### EXERCISE REQUIREMENTS
Your answer is the line containing "[00:51:47.09 to 00:51:47.42]" plus every line after it through the end of the records, printed exactly and free of pictures.

### DATASET EXCERPTS

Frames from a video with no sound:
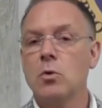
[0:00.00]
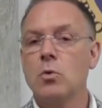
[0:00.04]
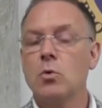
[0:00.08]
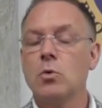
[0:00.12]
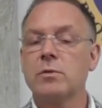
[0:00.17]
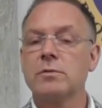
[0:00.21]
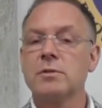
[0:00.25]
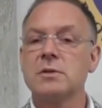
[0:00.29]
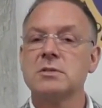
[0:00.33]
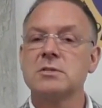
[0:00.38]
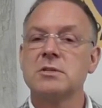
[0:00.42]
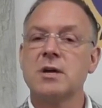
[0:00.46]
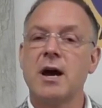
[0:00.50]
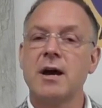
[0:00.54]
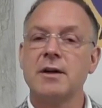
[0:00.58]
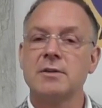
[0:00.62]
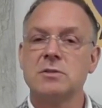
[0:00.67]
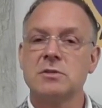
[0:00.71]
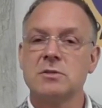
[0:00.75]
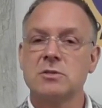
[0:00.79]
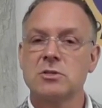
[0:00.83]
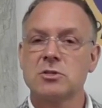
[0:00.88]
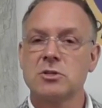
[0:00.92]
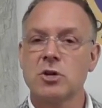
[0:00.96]
or the
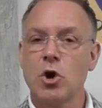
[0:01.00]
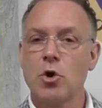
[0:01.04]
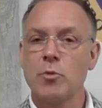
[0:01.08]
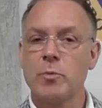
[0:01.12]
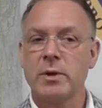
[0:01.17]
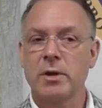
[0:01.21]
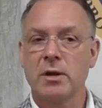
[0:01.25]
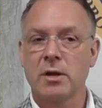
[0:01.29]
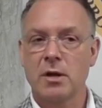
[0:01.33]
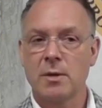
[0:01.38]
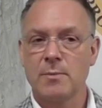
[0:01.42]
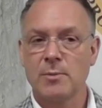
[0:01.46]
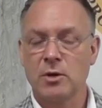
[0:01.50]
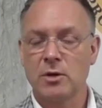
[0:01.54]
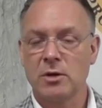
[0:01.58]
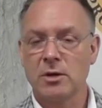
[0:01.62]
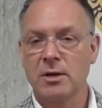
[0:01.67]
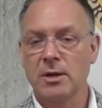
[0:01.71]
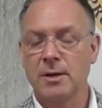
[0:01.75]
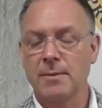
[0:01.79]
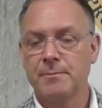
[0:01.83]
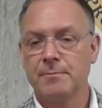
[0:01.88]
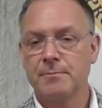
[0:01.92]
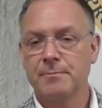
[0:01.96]
size and scope in a
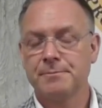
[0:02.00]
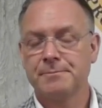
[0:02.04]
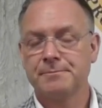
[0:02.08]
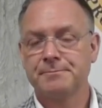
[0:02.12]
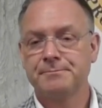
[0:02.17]
community.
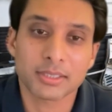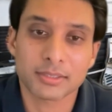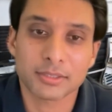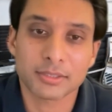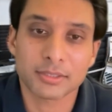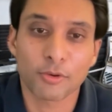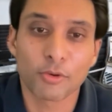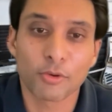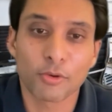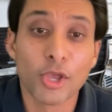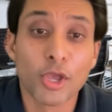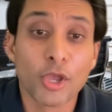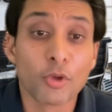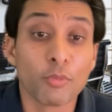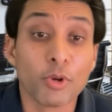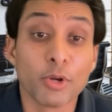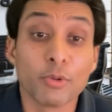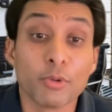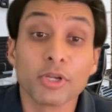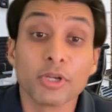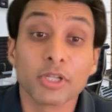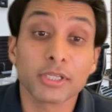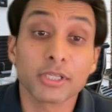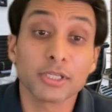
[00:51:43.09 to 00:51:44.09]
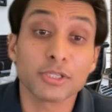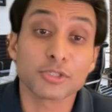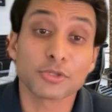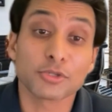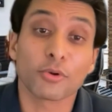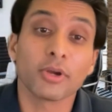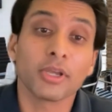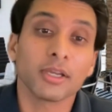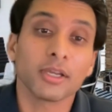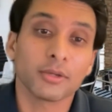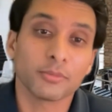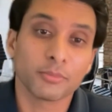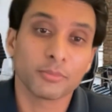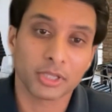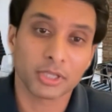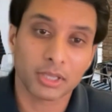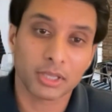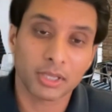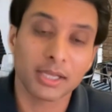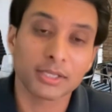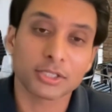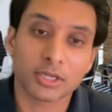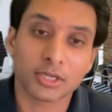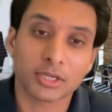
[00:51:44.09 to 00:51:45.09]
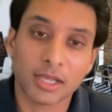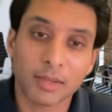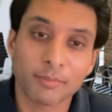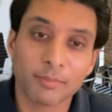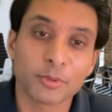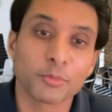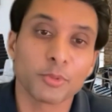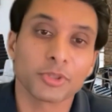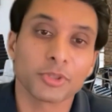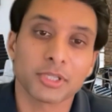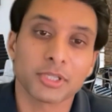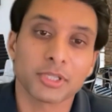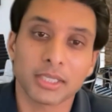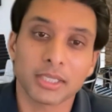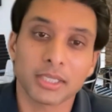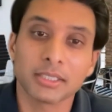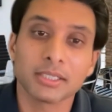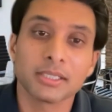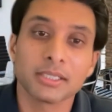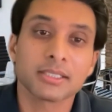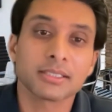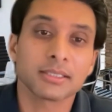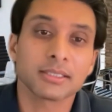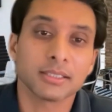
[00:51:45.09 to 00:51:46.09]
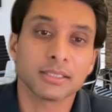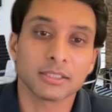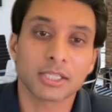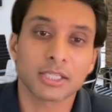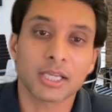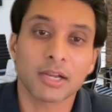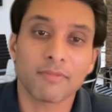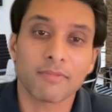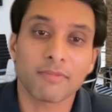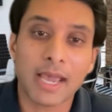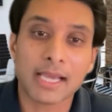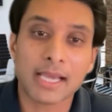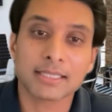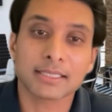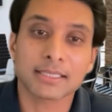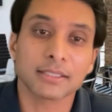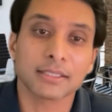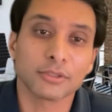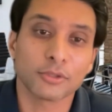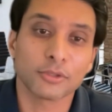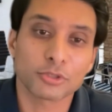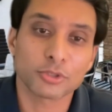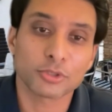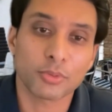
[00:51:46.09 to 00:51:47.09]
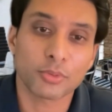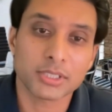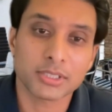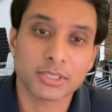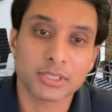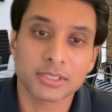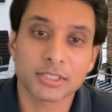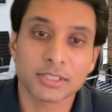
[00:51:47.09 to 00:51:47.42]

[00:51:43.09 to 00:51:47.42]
So we really enjoy it when clients are coming with that list and kind of asking those questions,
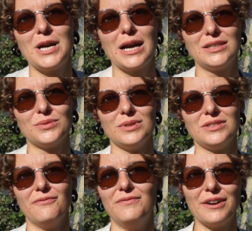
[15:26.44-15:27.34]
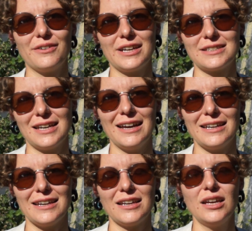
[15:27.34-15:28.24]
It was very
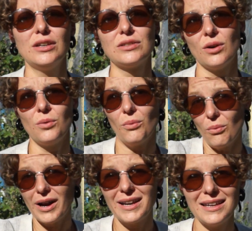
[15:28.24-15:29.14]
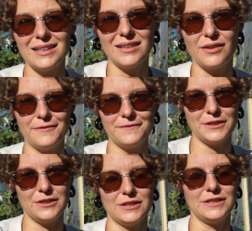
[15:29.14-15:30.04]
exciting. So what he did
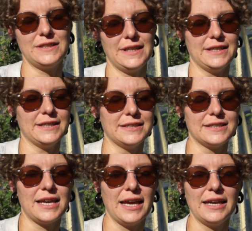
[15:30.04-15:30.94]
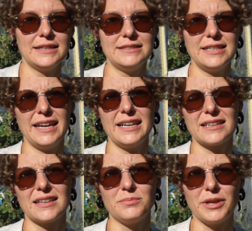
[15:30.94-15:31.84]
first is take
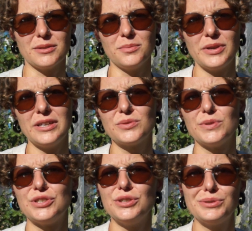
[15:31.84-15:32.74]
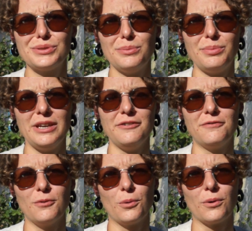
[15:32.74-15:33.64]
that metal piece, which used to be
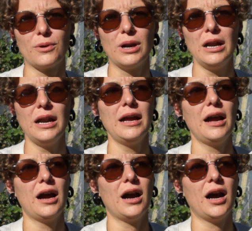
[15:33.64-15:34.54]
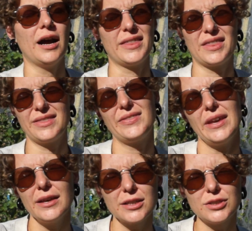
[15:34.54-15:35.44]
for, I
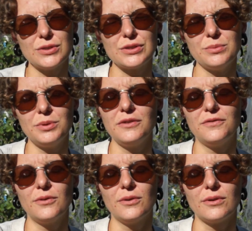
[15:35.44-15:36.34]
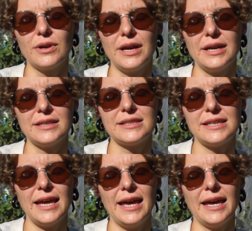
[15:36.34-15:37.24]
think it used to be for a
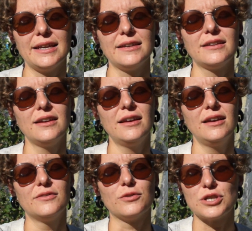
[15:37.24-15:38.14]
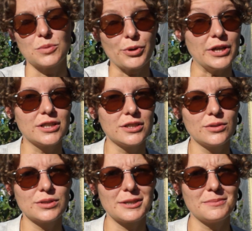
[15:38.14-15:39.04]
stand for a sprinkler
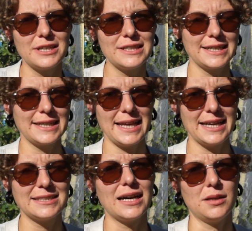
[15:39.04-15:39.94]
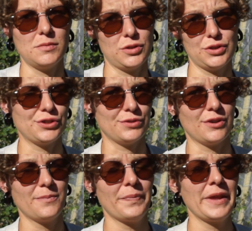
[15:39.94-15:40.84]
or something like that, I'm not sure.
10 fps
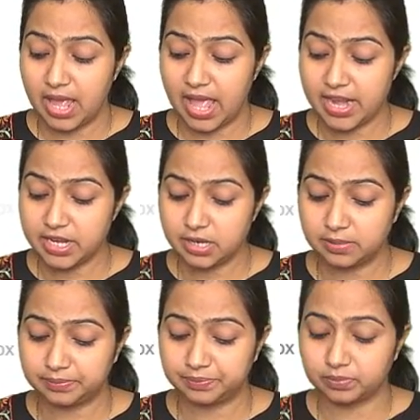And
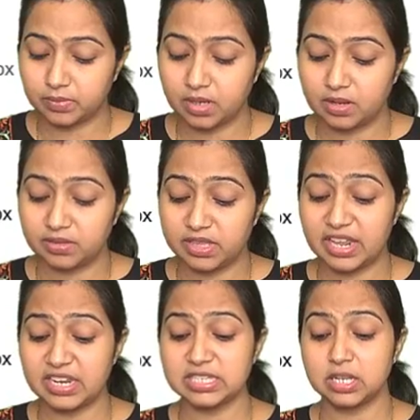
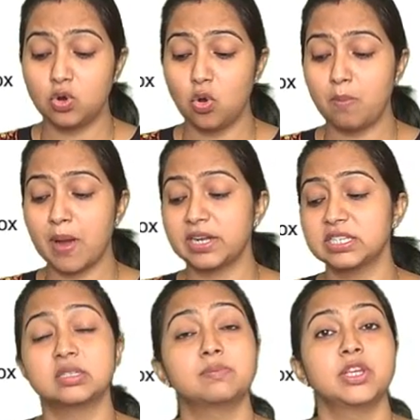there is low
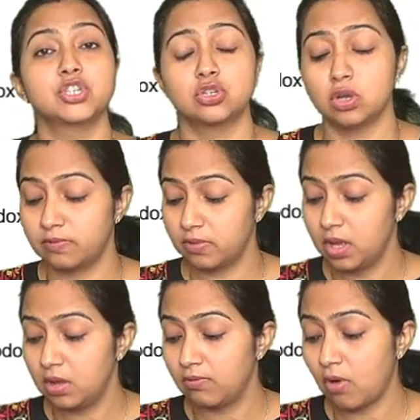participation of
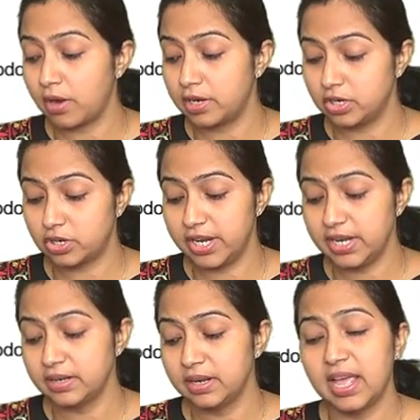foreign
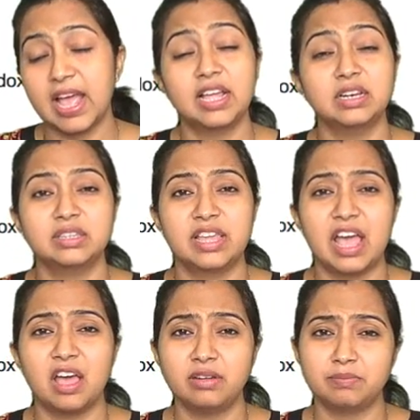trade and
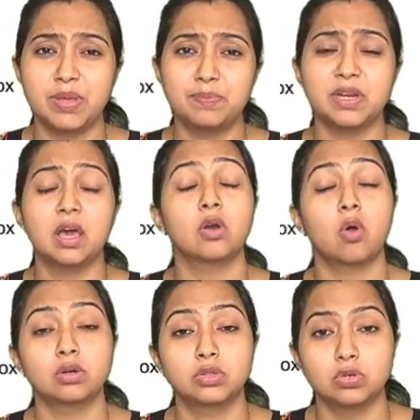people are
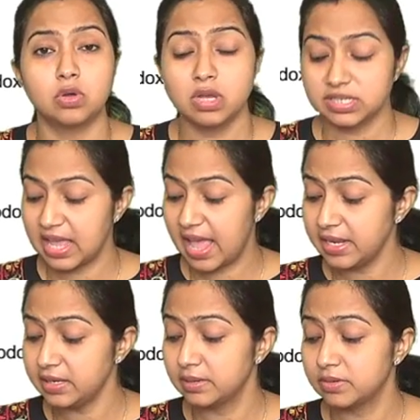orthodox and
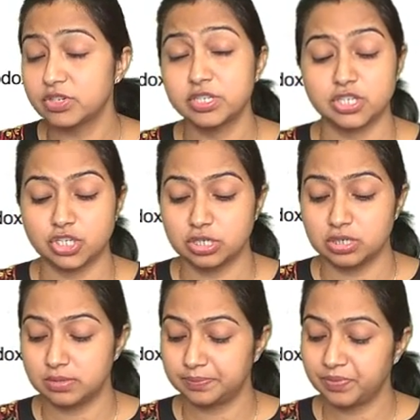traditional.
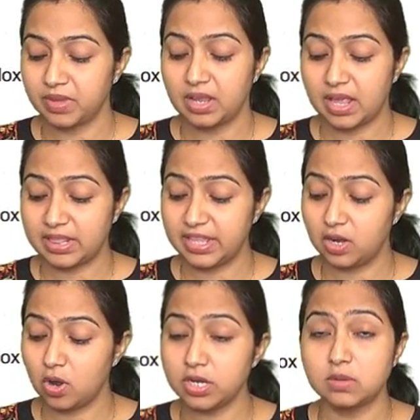They are
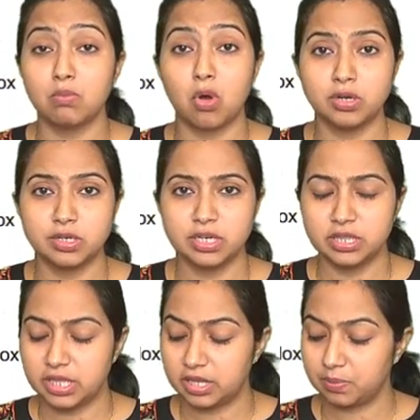not modern
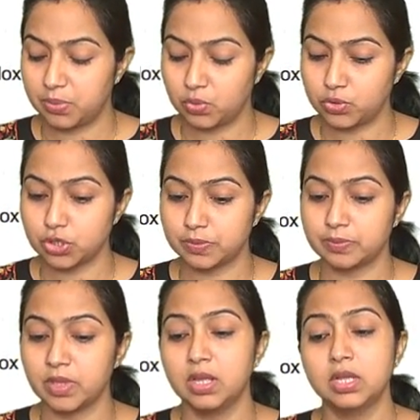in their approach.
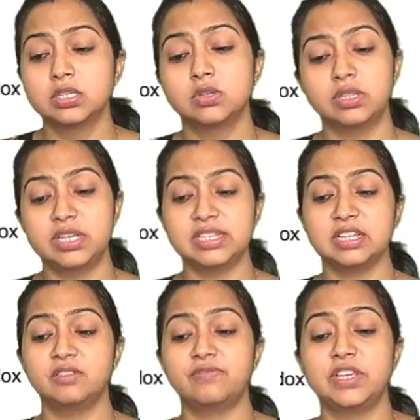So these are
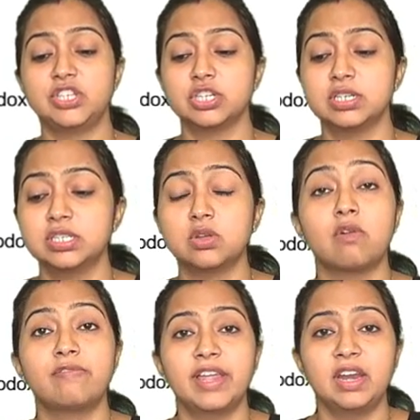the features
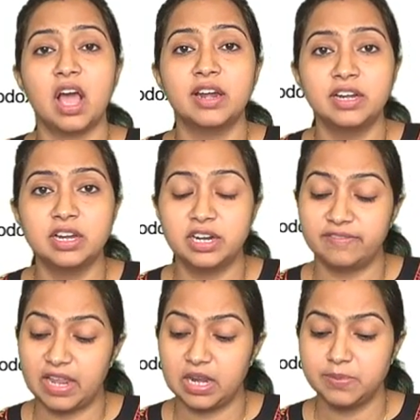of an
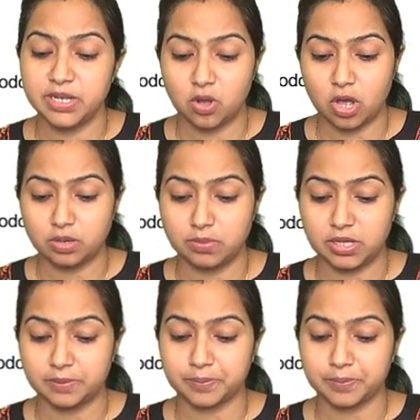underdeveloped economy.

### SOLUTION
[00:51:47.09 to 00:51:47.42]

[00:51:43.09 to 00:51:47.42]
So we really enjoy it when clients are coming with that list and kind of asking those questions,
[15:26.44-15:27.34]
[15:27.34-15:28.24]
It was very
[15:28.24-15:29.14]
[15:29.14-15:30.04]
exciting. So what he did
[15:30.04-15:30.94]
[15:30.94-15:31.84]
first is take
[15:31.84-15:32.74]
[15:32.74-15:33.64]
that metal piece, which used to be
[15:33.64-15:34.54]
[15:34.54-15:35.44]
for, I
[15:35.44-15:36.34]
[15:36.34-15:37.24]
think it used to be for a
[15:37.24-15:38.14]
[15:38.14-15:39.04]
stand for a sprinkler
[15:39.04-15:39.94]
[15:39.94-15:40.84]
or something like that, I'm not sure.
10 fps
And
there is low
participation of
foreign
trade and
people are
orthodox and
traditional.
They are
not modern
in their approach.
So these are
the features
of an
underdeveloped economy.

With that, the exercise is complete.